Here are some of the permie features I have in place:
- Apple tree guild
- Sheet mulching (we have a MASSIVE pile of wood chips at the moment - around 15 yards)
- About 50 species/varieties of permie plants, including about 25 types of berries, many fruit, several nuts, nutrient accumulators, nitrogen fixers, insectary plants, mulch plants, etc.
- About 25 species of native plants. I think these are super important.
- About 40 varieties of apples grafted on to two trees
- A very tasty apple that I grew from seed (i.e. a new variety)
- A wild seedling tree that produces very tasty miniature plums (plums that are the size of cherries)

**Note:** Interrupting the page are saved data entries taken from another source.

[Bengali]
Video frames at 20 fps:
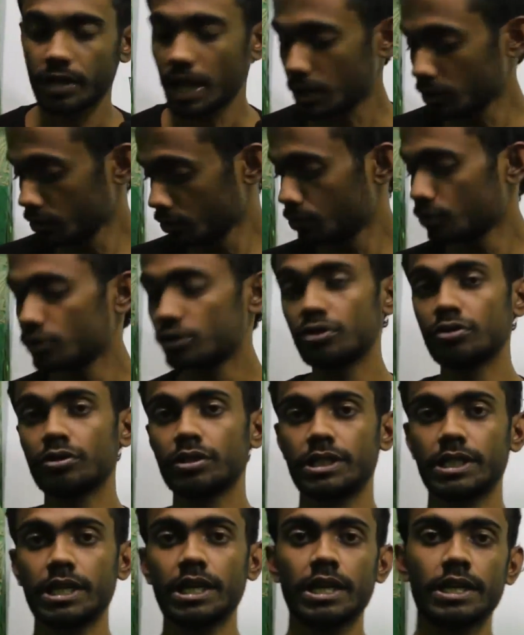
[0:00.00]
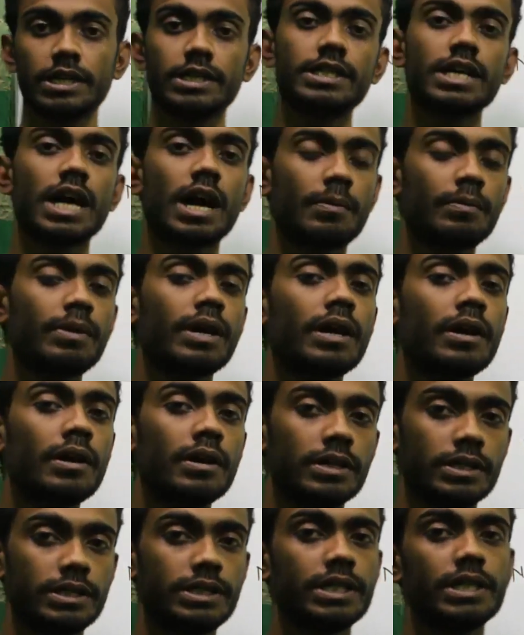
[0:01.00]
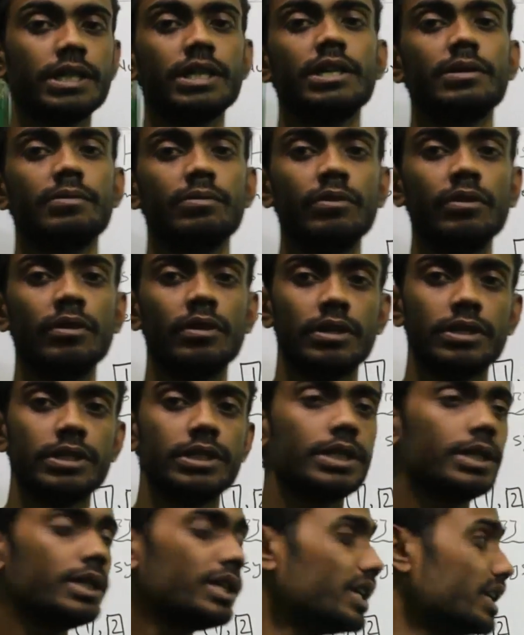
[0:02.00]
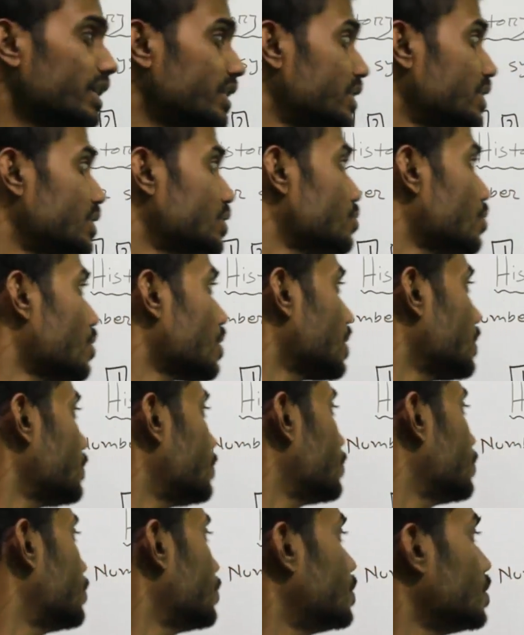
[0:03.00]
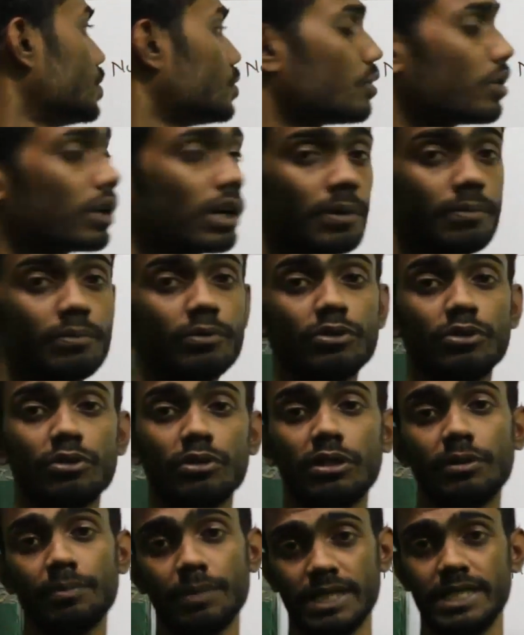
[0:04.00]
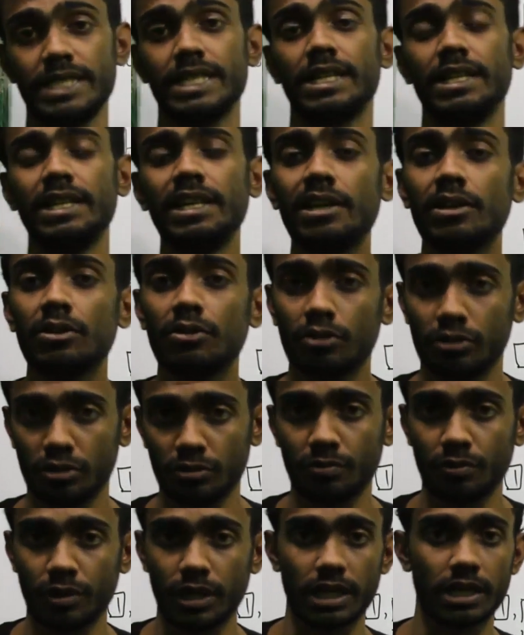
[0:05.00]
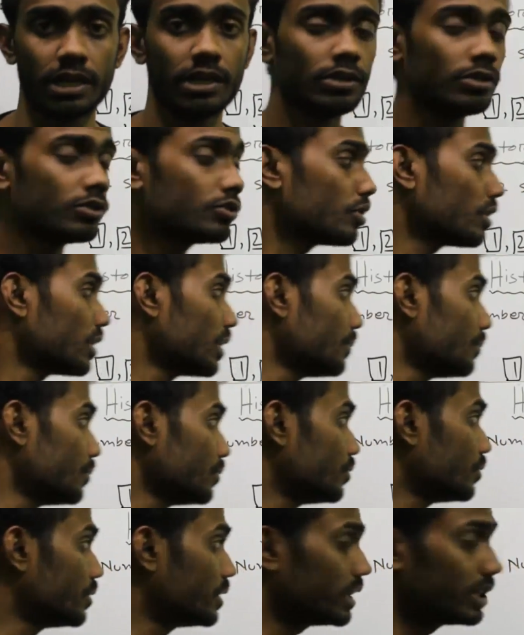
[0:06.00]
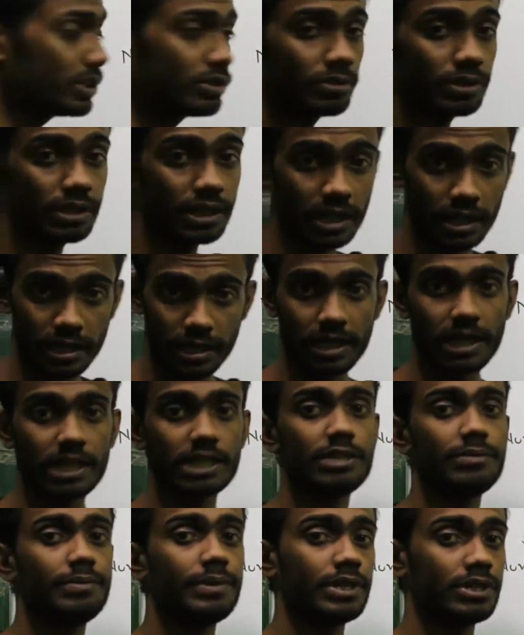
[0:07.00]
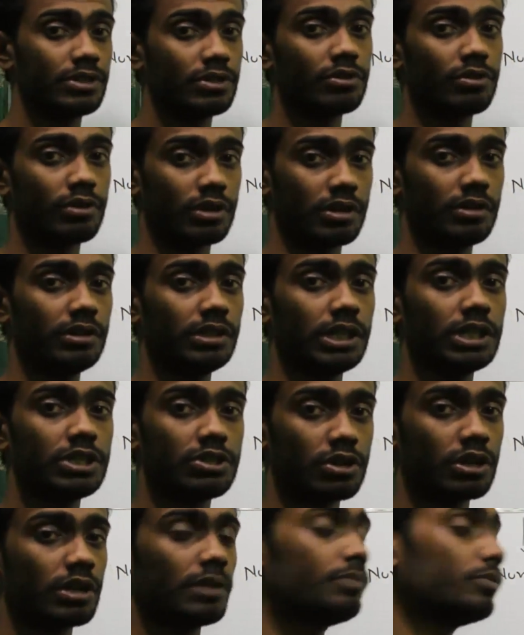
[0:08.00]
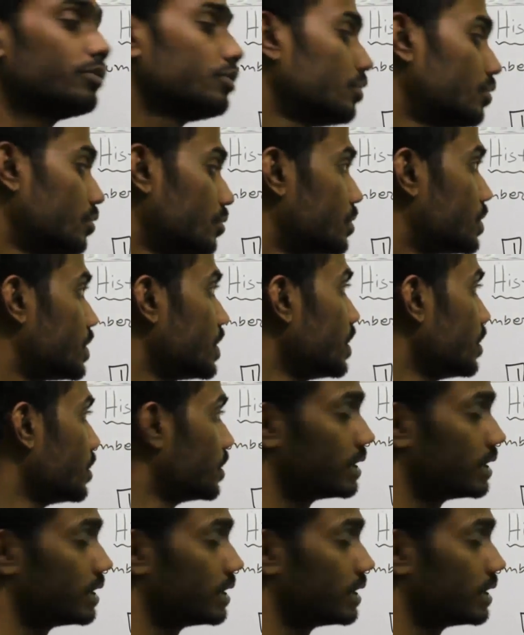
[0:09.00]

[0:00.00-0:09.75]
এখন প্রশ্ন হচ্ছে যে আমরা জেনে নেব যে এই যে যে সংখ্যা পদ্ধতি সংখ্যা পদ্ধতি বেসিক্যালি কত প্রকার তো সংখ্যা পদ্ধতিকে যদি ক্লাসিফিকেশন করা হয় তাহলে সংখ্যা পদ্ধতি হচ্ছে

- Bat house (occasionally occupied)
- Small pond, used by birds, frogs, insects
- Wild rabbits which do a lot of grass trimming and fertilizing for me - and also eat things I have planted unless I protect them, grrr..
- Bumble bee nests (underground). I also have a bumble bee "domicile" box but I don't think it has been occupied.
- Orchard mason bee tube bundles made from teasel stems which grow in my yard. Last year I had about 1700 excess bee cocoons.
- I repurposed the kids' 130 foot zipline into a support for many of my vines (grapes, hardy kiwi, blackberry, raspberry). Having a strong cable which spans almost the entire backyard has a lot of advantages in terms of easy trellising. I am thinking of hanging some bird houses from it as well.
- Brush pile habitats
- Rock piles
- Mycelium from Paul Stamets
Here are features that I have in progress:
- A massive timber-framed arbor/trellis made from 6"x8"x8' restoration juniper timbers. These are juniper trees from eastern Oregon which were cut down because they are invasive there and damaging the ecosystem. So purchasing them is a form of habitat restoration. See Juniper Control. This is not really a permie project, it is mostly for looks and also to hold up some grapes.
- The keyhole raised garden bed in the design. I am going to do it as a hugulkultur with boulder walls so I have a big pile of massive chunks of wood, and also a bunch of big rocks to make the raised bed walls.
Further down the road:
- Solar powered recirculating small stream & ponds
- Underground root cellar
- Cold frame or underground greenhouse
- Rainwater harvesting
- A guild for every plant
- 24" diameter x 16' tall wood cylinder for use by Vaux's Swifts
- Solar shingles on house roof
I can send you some photos if you'd like. Here are some photos of my apple tree guild over time:
I do not use any chemicals, and the only fertilizer I use is a tiny amount of fish fertilizer.
posted 5 years ago
I just thought I would reply here to let the community know how very excited and honored I am to be documenting your work there in Camas, WA to share with the world.
Thank you so very much for responding to this post Dave!